Police were called in early on Friday morning to a rural property near Margaret River. Upon their arrival, they discovered seven people dead at the scene: three adults and four children, according to a statement by Western Australia Police Commissioner Chris Dawson. Two firearms were discovered at the scene, and the bodies appeared to have gunshot wounds. Special units, including homicide investigators and a forensics unit, were dispatched from Perth. Police are reportedly treating the tragedy as a murder-suicide.
Western Australia Police Commissioner Chris Dawson told a news conference that the people found dead appeared to be residents of the property, and efforts to locate their relatives are ongoing. He said that a “male person” connected to the property called the police just after 5:00am local time, and officers arrived at the scene shortly afterwards, according to ABC News.

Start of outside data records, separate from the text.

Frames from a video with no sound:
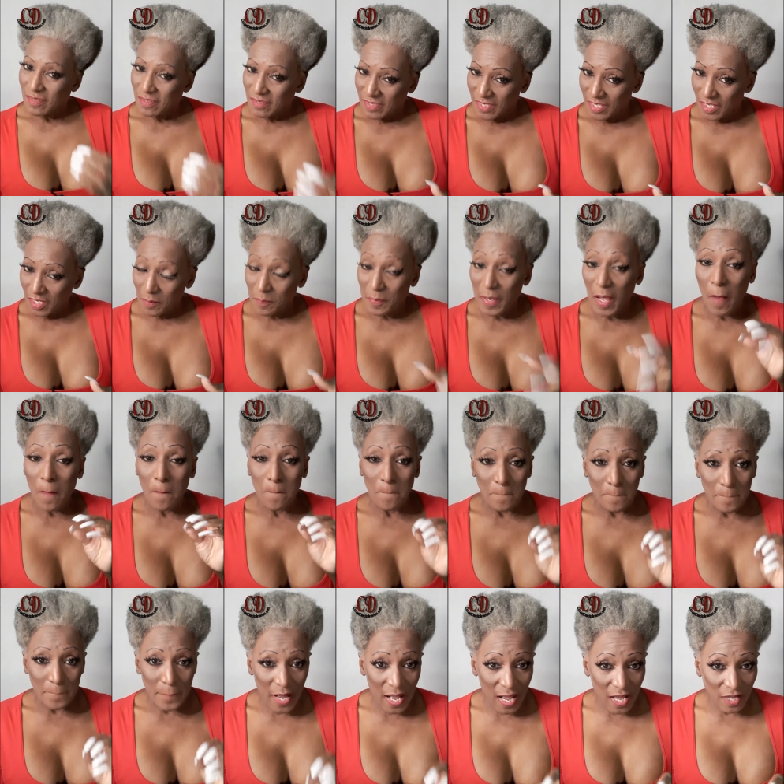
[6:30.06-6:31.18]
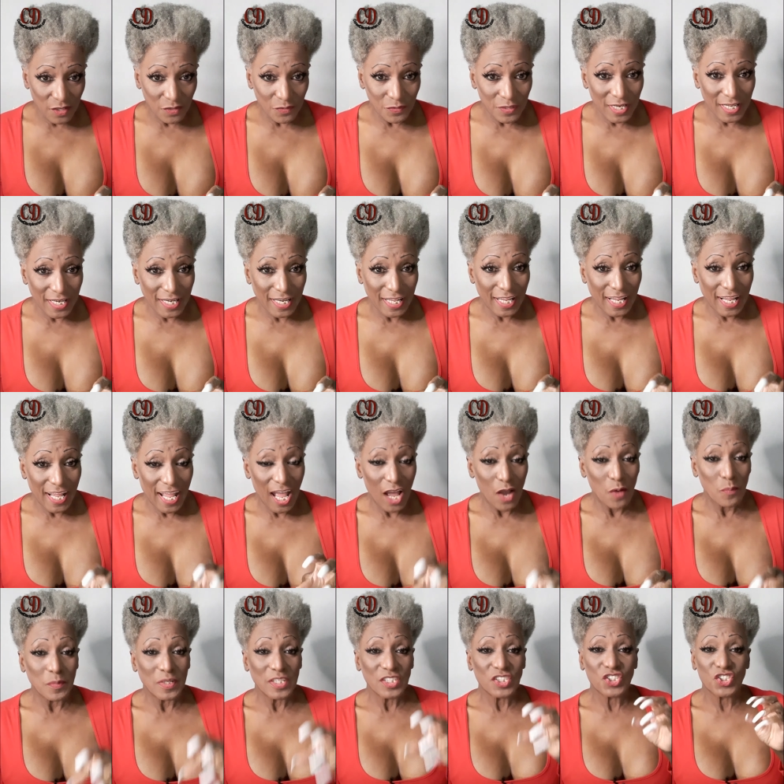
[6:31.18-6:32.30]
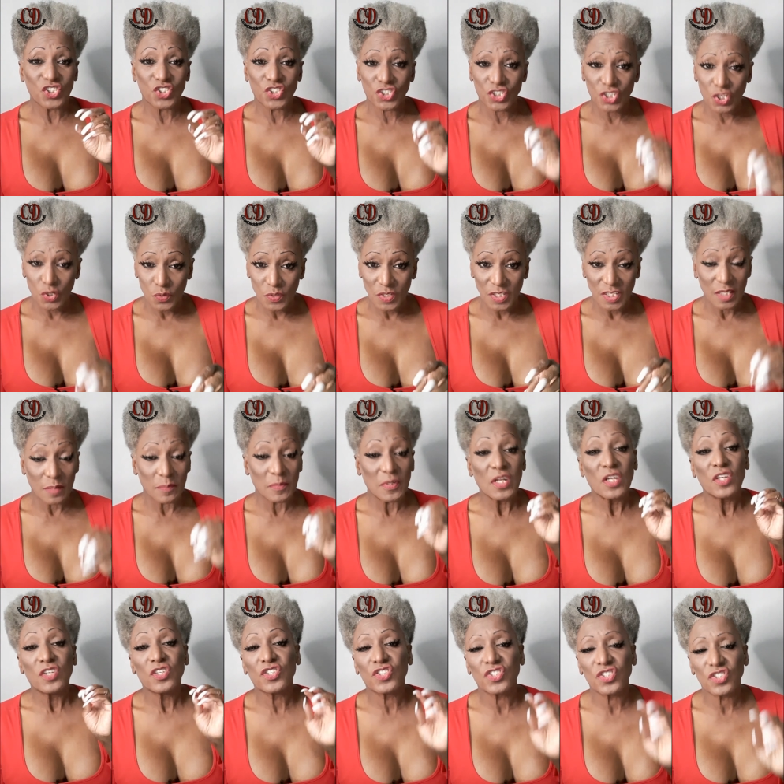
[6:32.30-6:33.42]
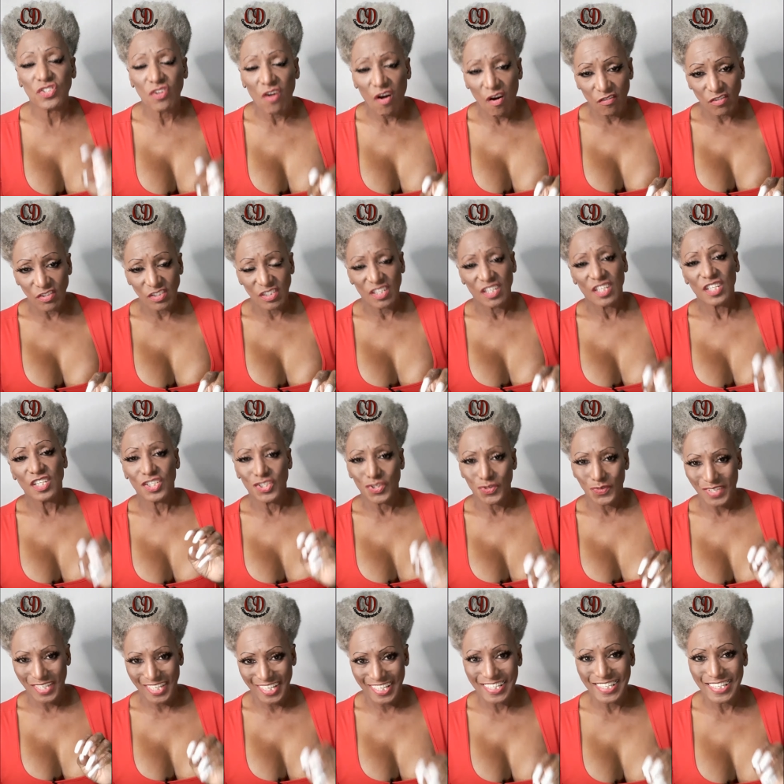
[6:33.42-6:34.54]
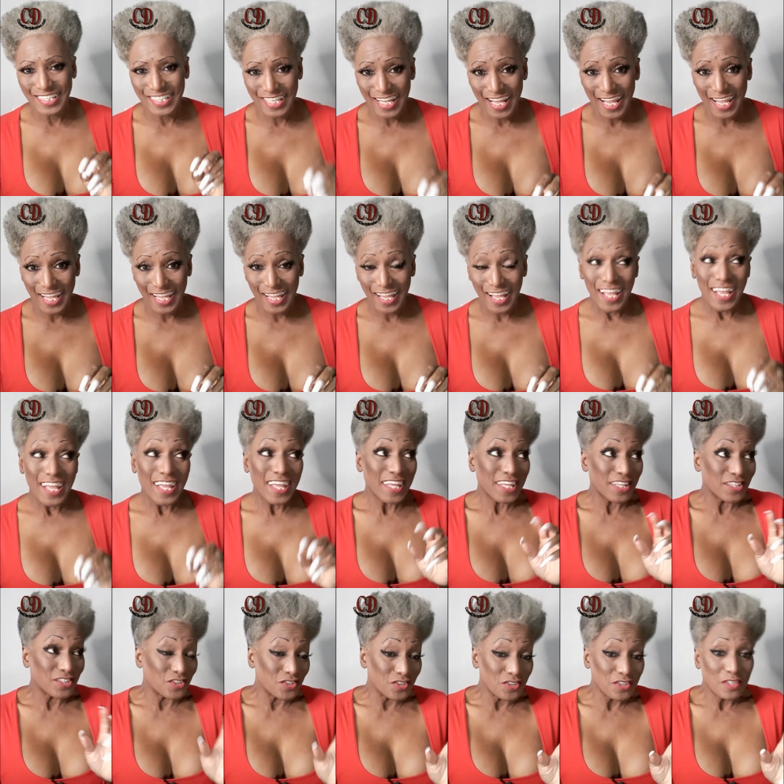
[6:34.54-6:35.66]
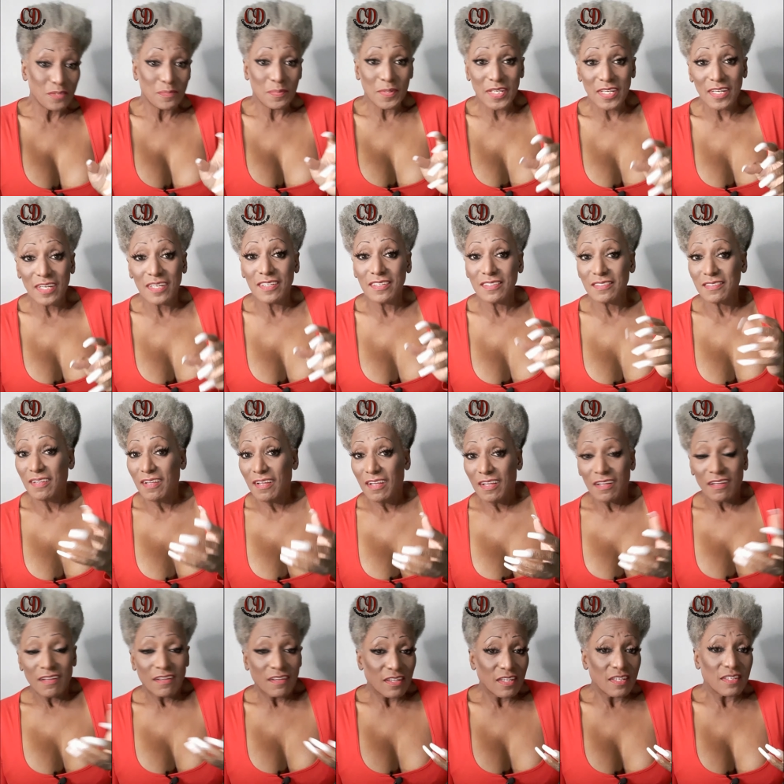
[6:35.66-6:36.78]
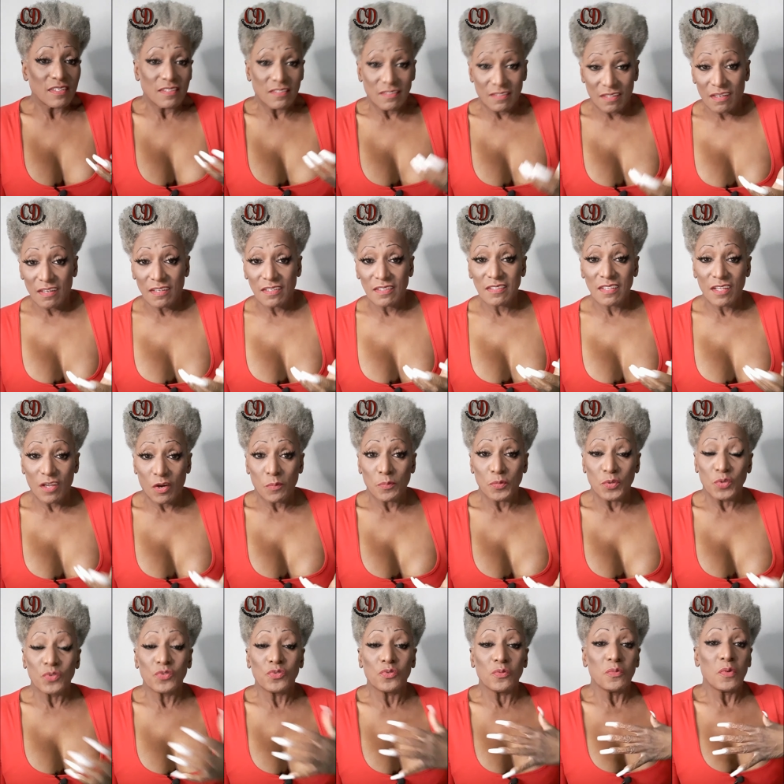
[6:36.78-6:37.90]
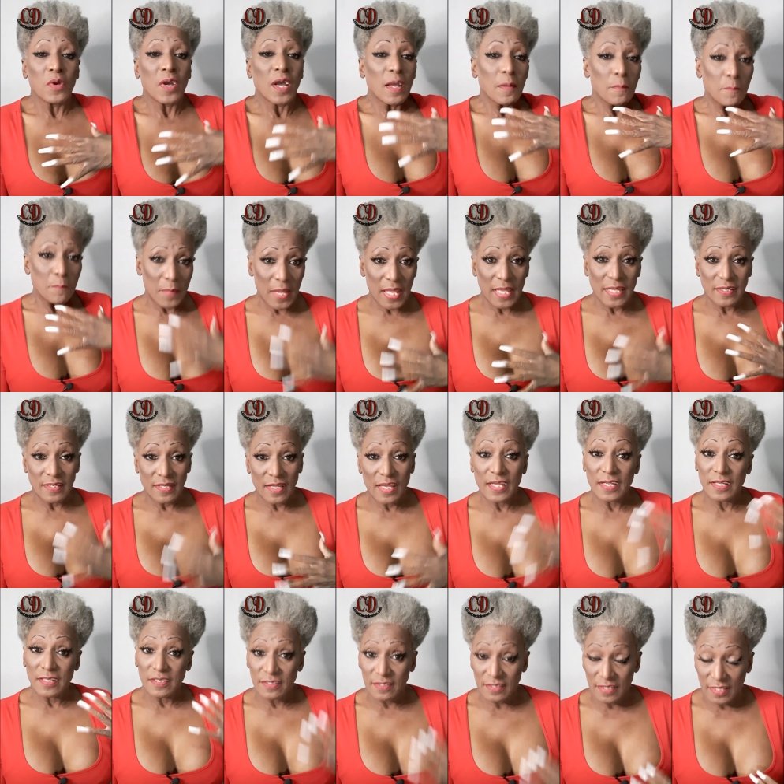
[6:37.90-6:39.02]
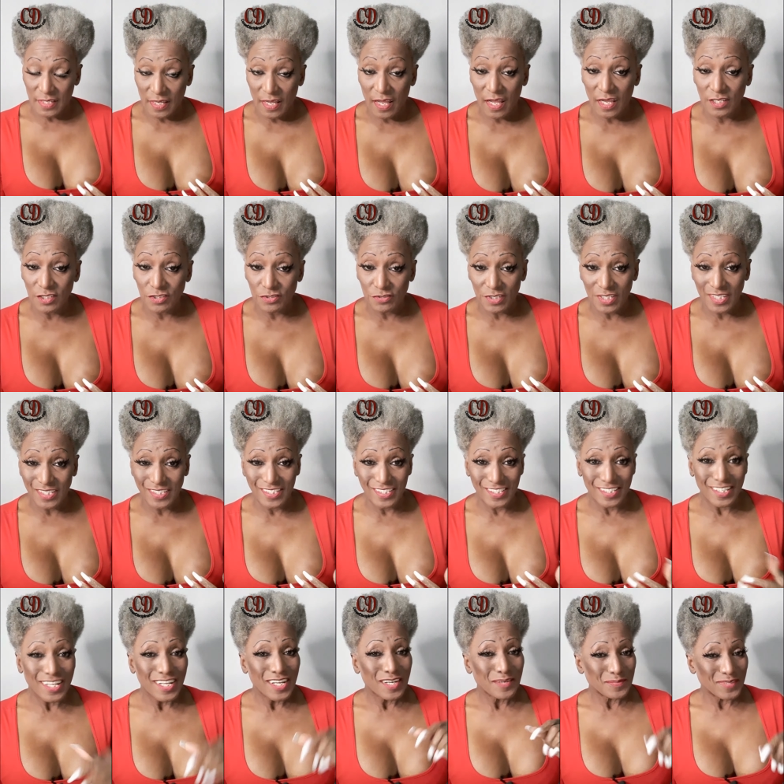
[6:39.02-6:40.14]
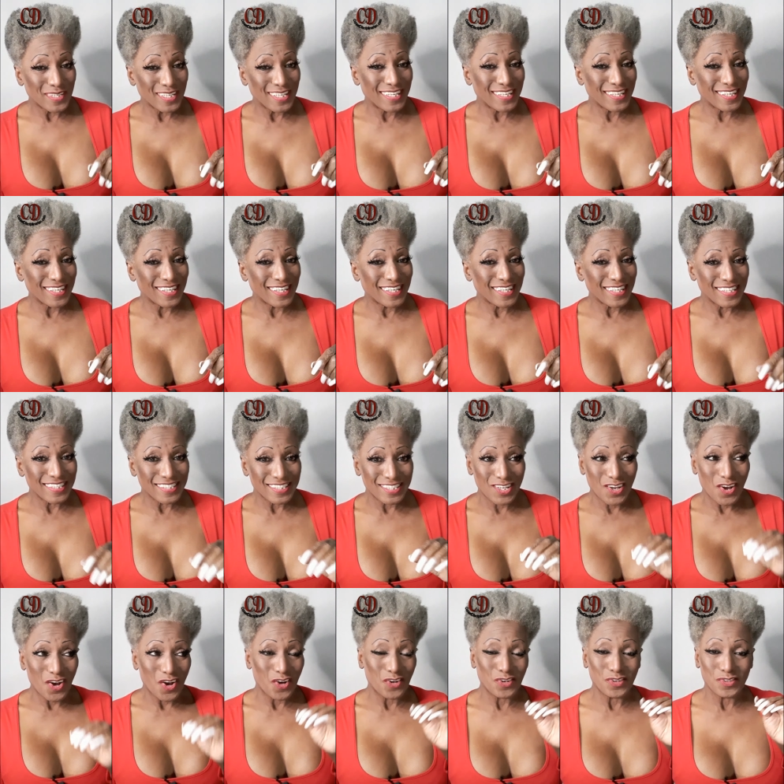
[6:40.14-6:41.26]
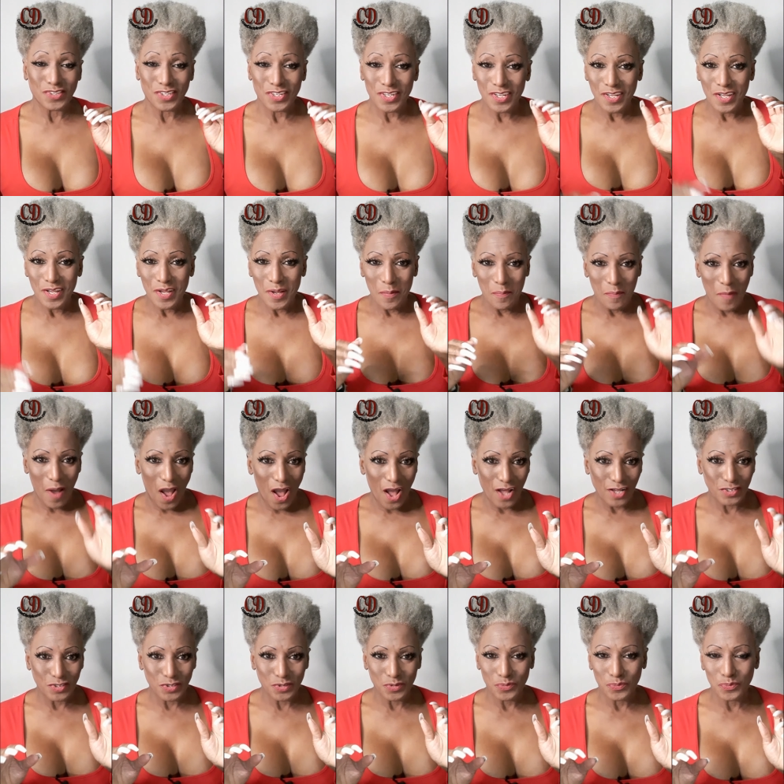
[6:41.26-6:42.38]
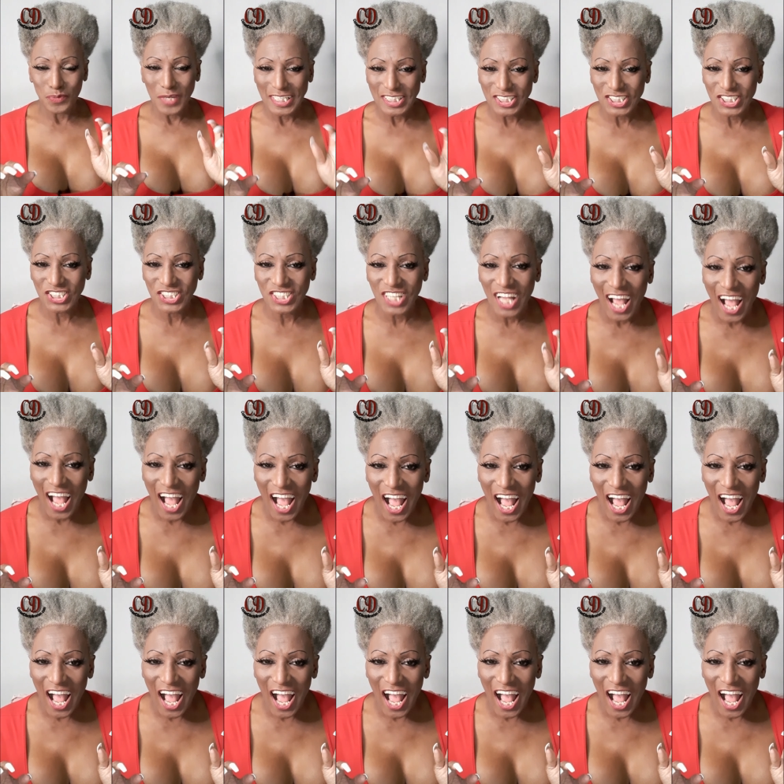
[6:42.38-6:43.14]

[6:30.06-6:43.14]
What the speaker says: think about moderating how much sodium, salt you intake. It's good because it does help you to maintain and stay hydrated. But again, it's called moderation.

At the moment, detectives from the Homicide Squad and Forensic Crime Scene Unit remain at the location as part of the investigation. “This will be a very large-scale and detailed investigation,” Dawson said.
Shootings on such a scale are rare in Australia, where tough gun legislation effectively bans civilians from possessing many types of firearms. All legal guns must be registered to their owners by serial numbers, and possessing one requires a license, which, in turn, requires a legitimate reason. Self-defense is not considered reason enough to get a gun license.
The current gun laws were introduced after a mass shooting in 1996, and they led to a sharp decline in the number of such incidents. The government also bought back or confiscated about a million now-illegal firearms from citizens.
Another "gun amnesty" took place in 2017 and lasted for three months, during which citizens turned in some 57,000 weapons. Among them were some exotic specimens, like 19th-century guns or a rocket launcher. Outside of an amnesty, possessing an illegal firearm is punishable by a massive fine and a prison sentence.